Now as the morning temperatures here in the mountains dip into the 40s, I wouldn't mind re-visiting SJ ... but as a tourist. Alas, any income allocated to travel must go towards intellikid's airfare home for Thanksgiving. That's ok, though -- I'll just add a trip to San Juan to that list of things for her to do for me when she graduates and is making more money than I.
Or else I could look for a Sugar(cane) Daddy . . . .

Saturday, October 10, 2009

Observations


I've been eating plenty of fruits and veggies lately . . . doing tai chi and strength training . . . feeling pretty damn good, actually. So it was rather distressing that yesterday two people in my building commented on how exhausted I looked. Huh???

Maybe it's just the work environment that makes me look less than perky. When I look in the mirror at home, I think I look fine. Especially since I changed out all the high-wattage lamps for 40-watt ones.

~~*~~*~~*~~*~~*~~*~~*~~

Random observation of the day: It takes a very brave woman to wear white trousers when she's got her period. It takes another type of woman altogether to wear see-through white trousers and sheer underpants that allow persons following behind her up the stairs to see her sanitary pad.

(Sorry, guys.)

Wednesday, September 30, 2009

There's still time . . .


. . . to celebrate Banned Books Week . I'll have to carve out a few hours this weekend to observe the occasion.

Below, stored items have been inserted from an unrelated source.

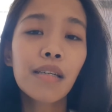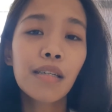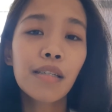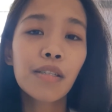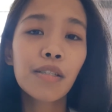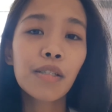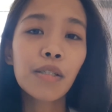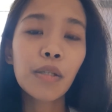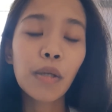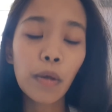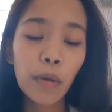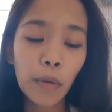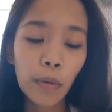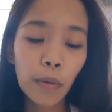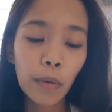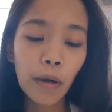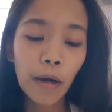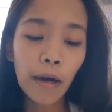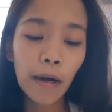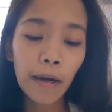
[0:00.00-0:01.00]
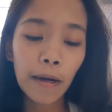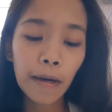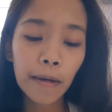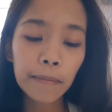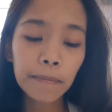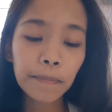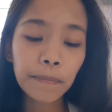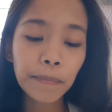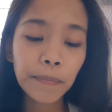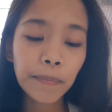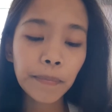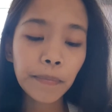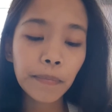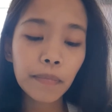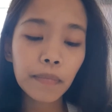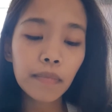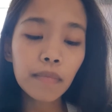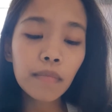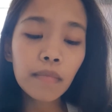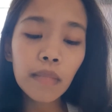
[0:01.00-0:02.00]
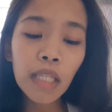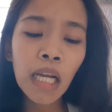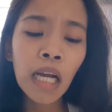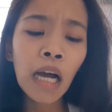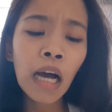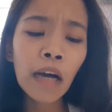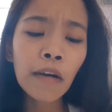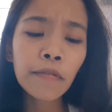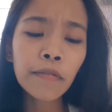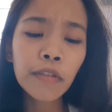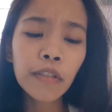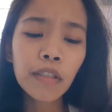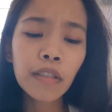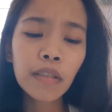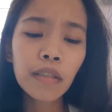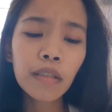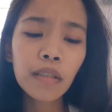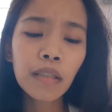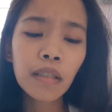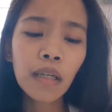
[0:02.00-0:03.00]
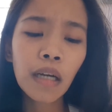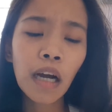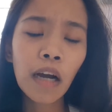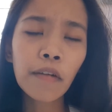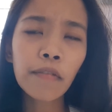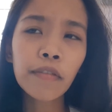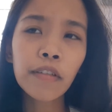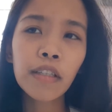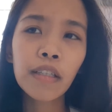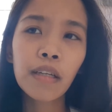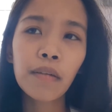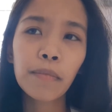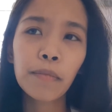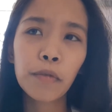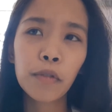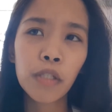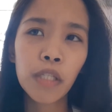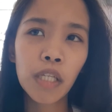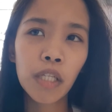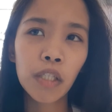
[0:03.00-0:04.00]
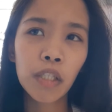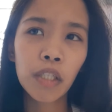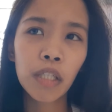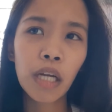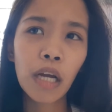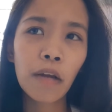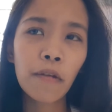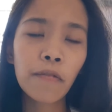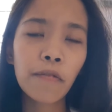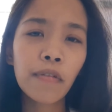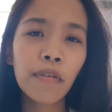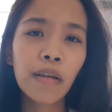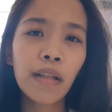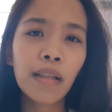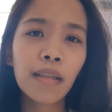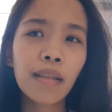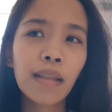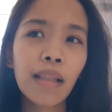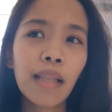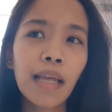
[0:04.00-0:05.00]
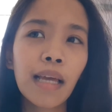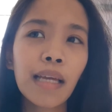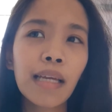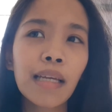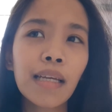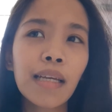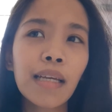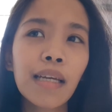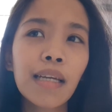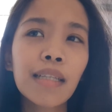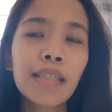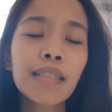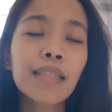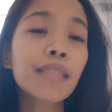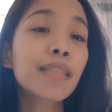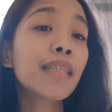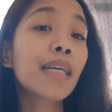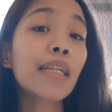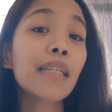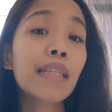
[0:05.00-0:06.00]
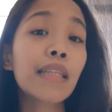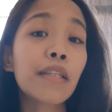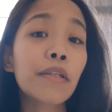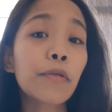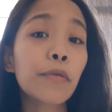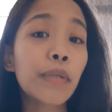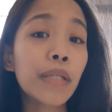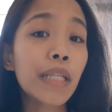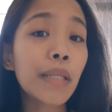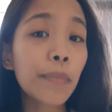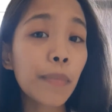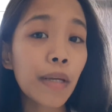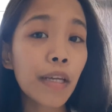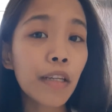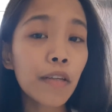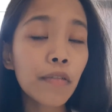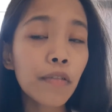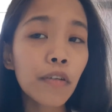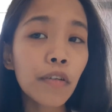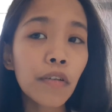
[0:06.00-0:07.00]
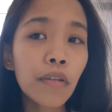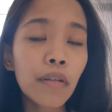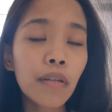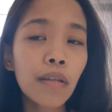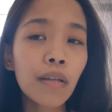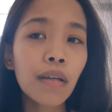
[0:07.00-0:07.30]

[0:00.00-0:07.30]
So After that procedure, I felt like it's not really painful,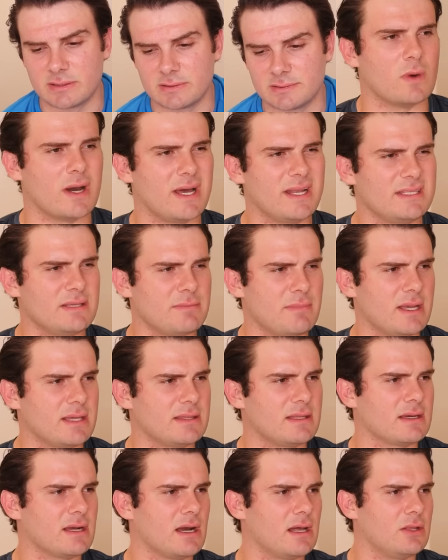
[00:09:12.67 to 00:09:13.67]
Why does it make
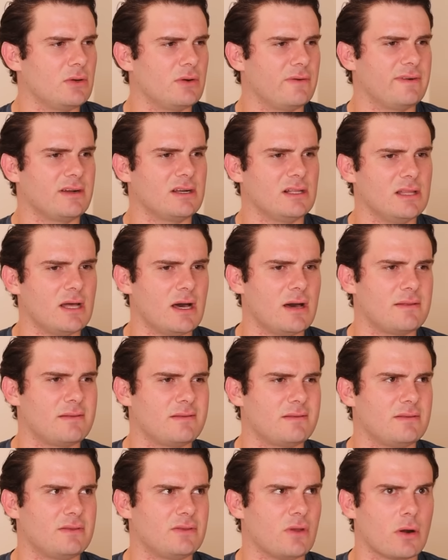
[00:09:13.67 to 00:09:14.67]
the color of a cloth
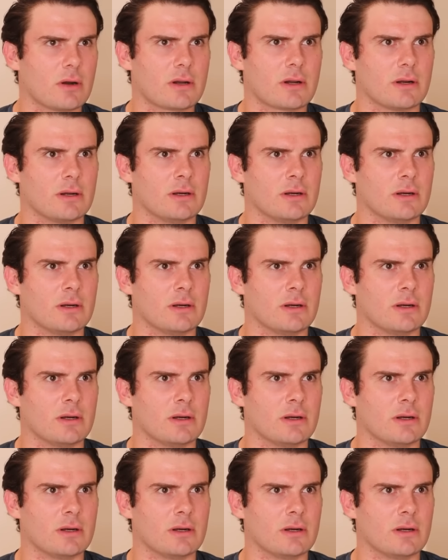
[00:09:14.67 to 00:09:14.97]
darker?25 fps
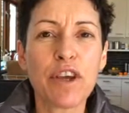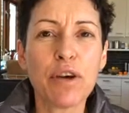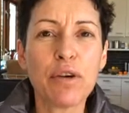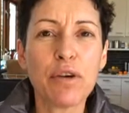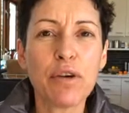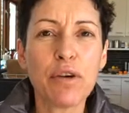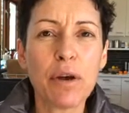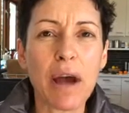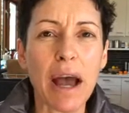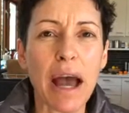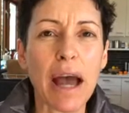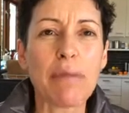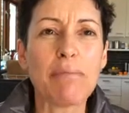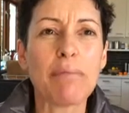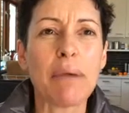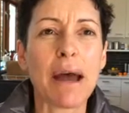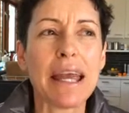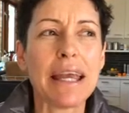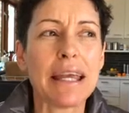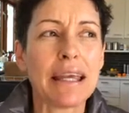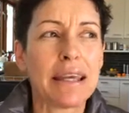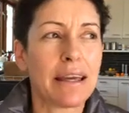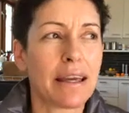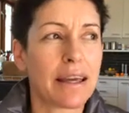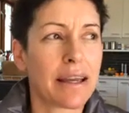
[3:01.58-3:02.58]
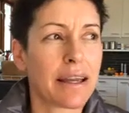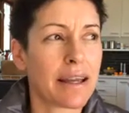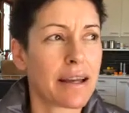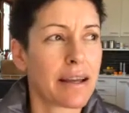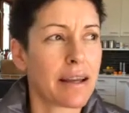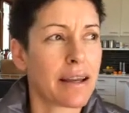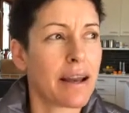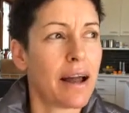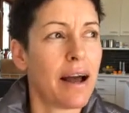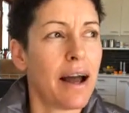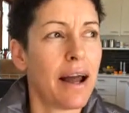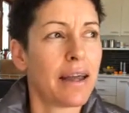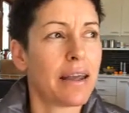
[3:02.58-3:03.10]
you are making
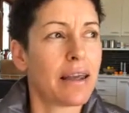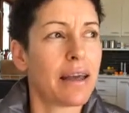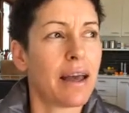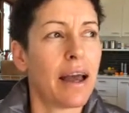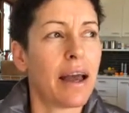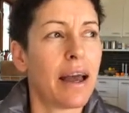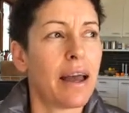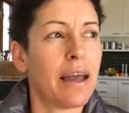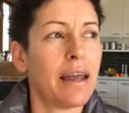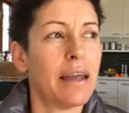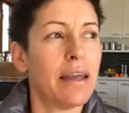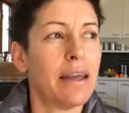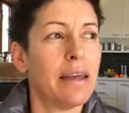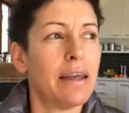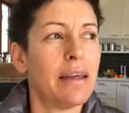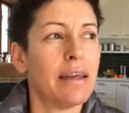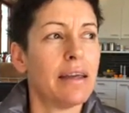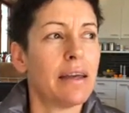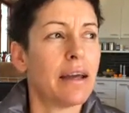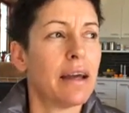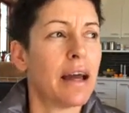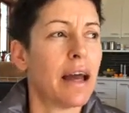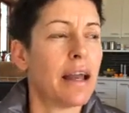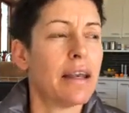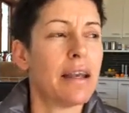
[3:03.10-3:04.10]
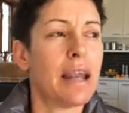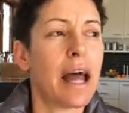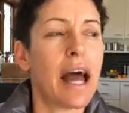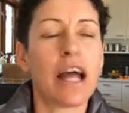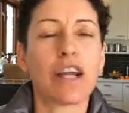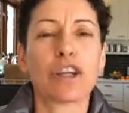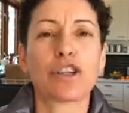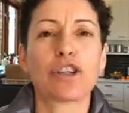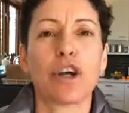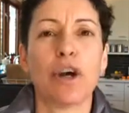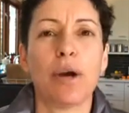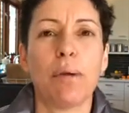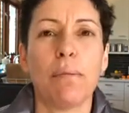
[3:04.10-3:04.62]
like a
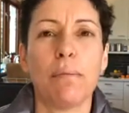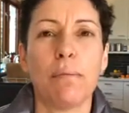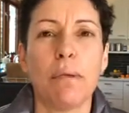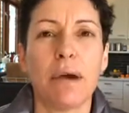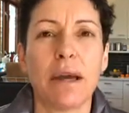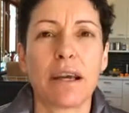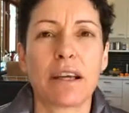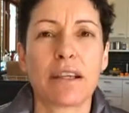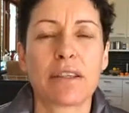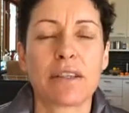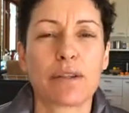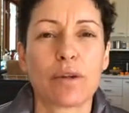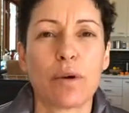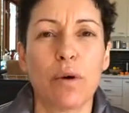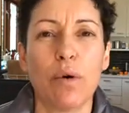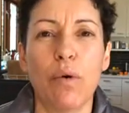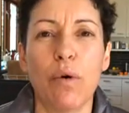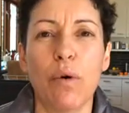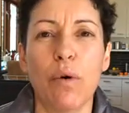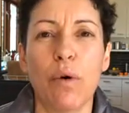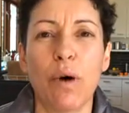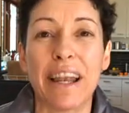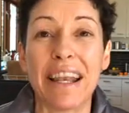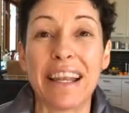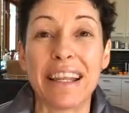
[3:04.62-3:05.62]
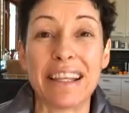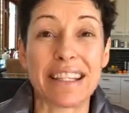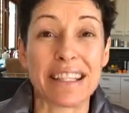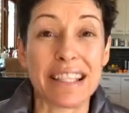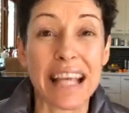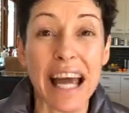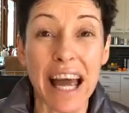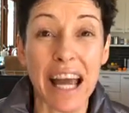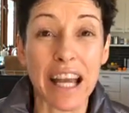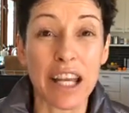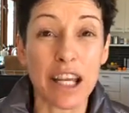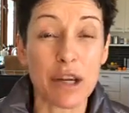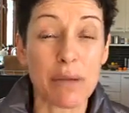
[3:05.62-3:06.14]
nacho mix or a
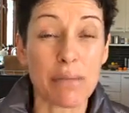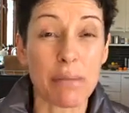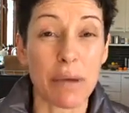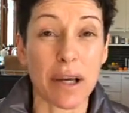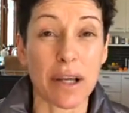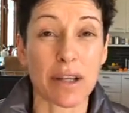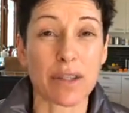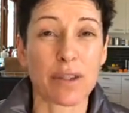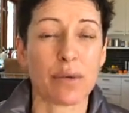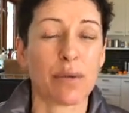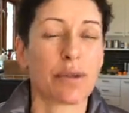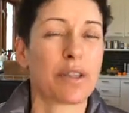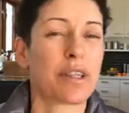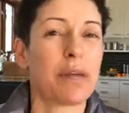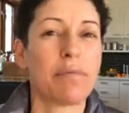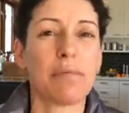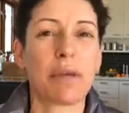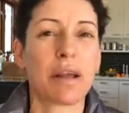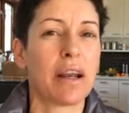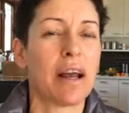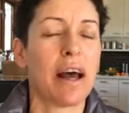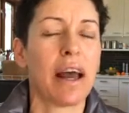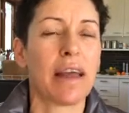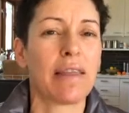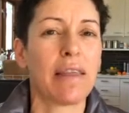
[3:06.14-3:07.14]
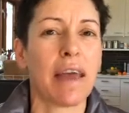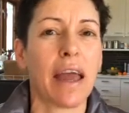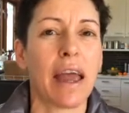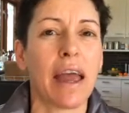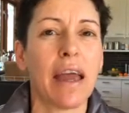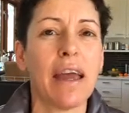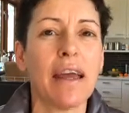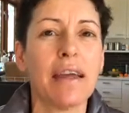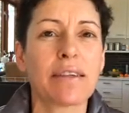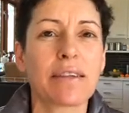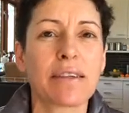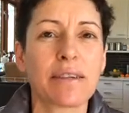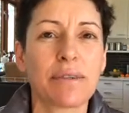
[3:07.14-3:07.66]
lasagna mix or something like
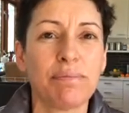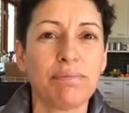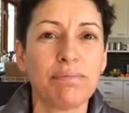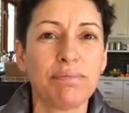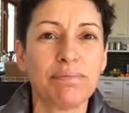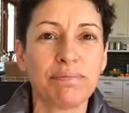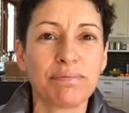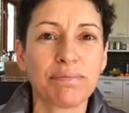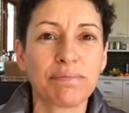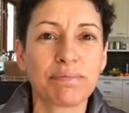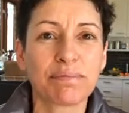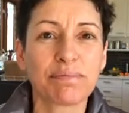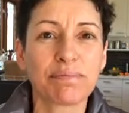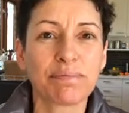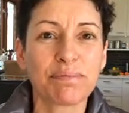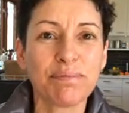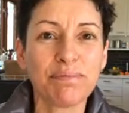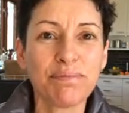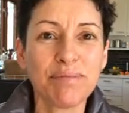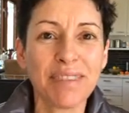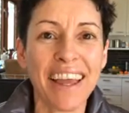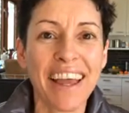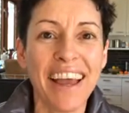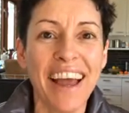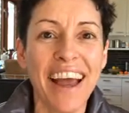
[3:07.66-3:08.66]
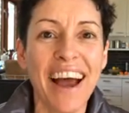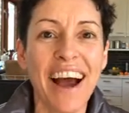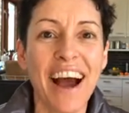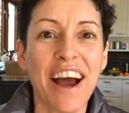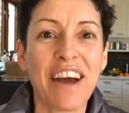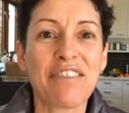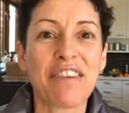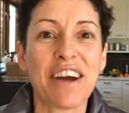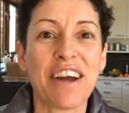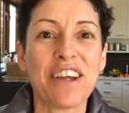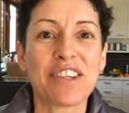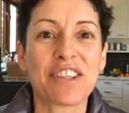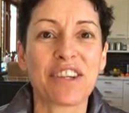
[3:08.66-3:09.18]
that. Hi,
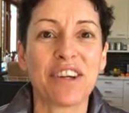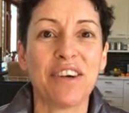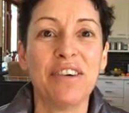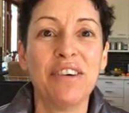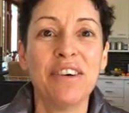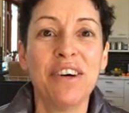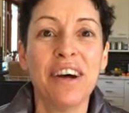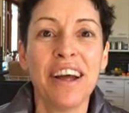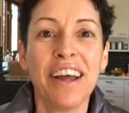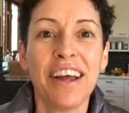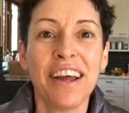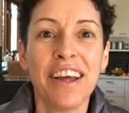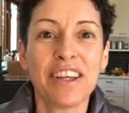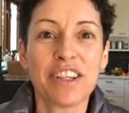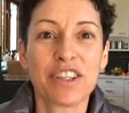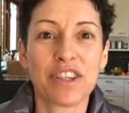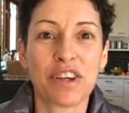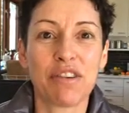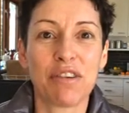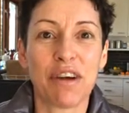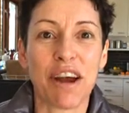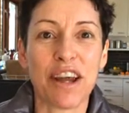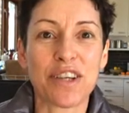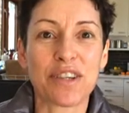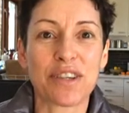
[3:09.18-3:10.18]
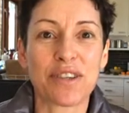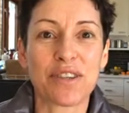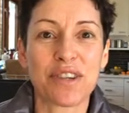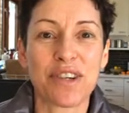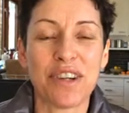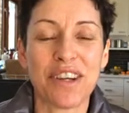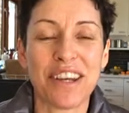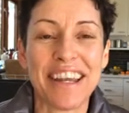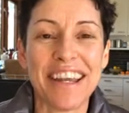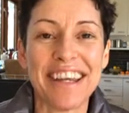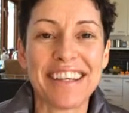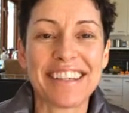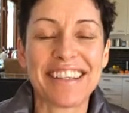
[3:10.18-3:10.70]
Rachel. 2 Rachels
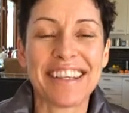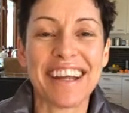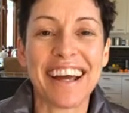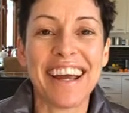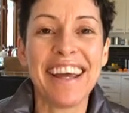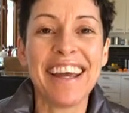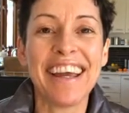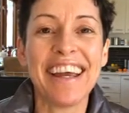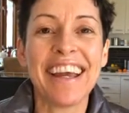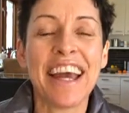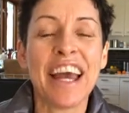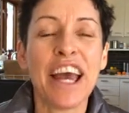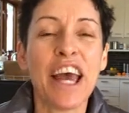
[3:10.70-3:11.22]
on here today.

Looking at the American Library Association's list of 100 Banned & Challenged Classics, I see I've got some catching up to do. I'm kind of hesitant to admit that I've only read about 47 of the titles listed...even more hesitant to admit that I've read all the Faulkner titles listed (for a seminar course).

(And who the fark wanted to ban Winnie the Pooh for promoting juvenile delinquency? It's so obvious that the homoerotic-beastial attraction between Winnie and Christopher Robin is cause for yanking that from library shelves! )

So tell me, what's your favorite banned book?